Saved entries
----

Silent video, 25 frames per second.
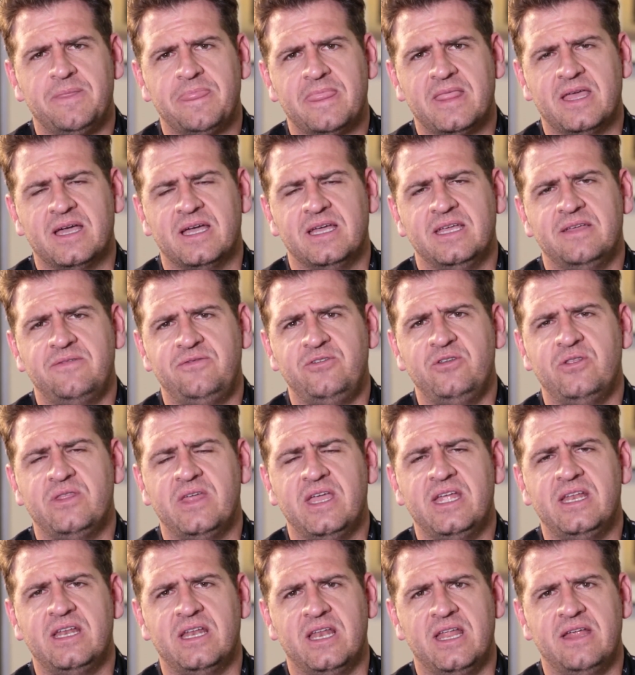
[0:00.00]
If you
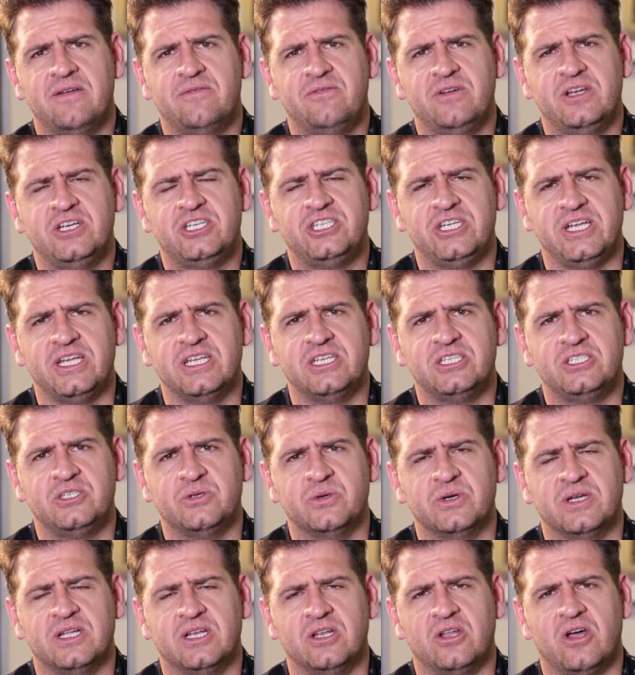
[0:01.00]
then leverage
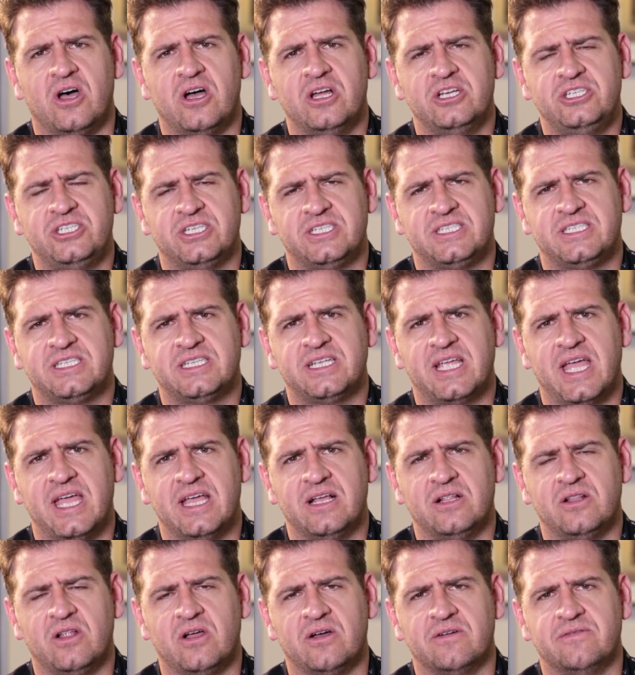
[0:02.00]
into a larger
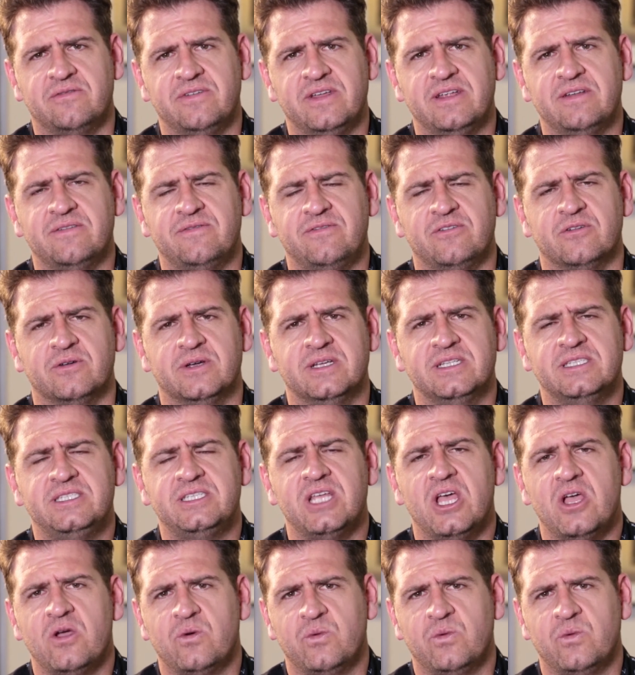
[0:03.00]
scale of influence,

----

### Activity:
Repeat each record exactly, with the pictures left out.

### Task output:
Silent video, 25 frames per second.
[0:00.00]
If you
[0:01.00]
then leverage
[0:02.00]
into a larger
[0:03.00]
scale of influence,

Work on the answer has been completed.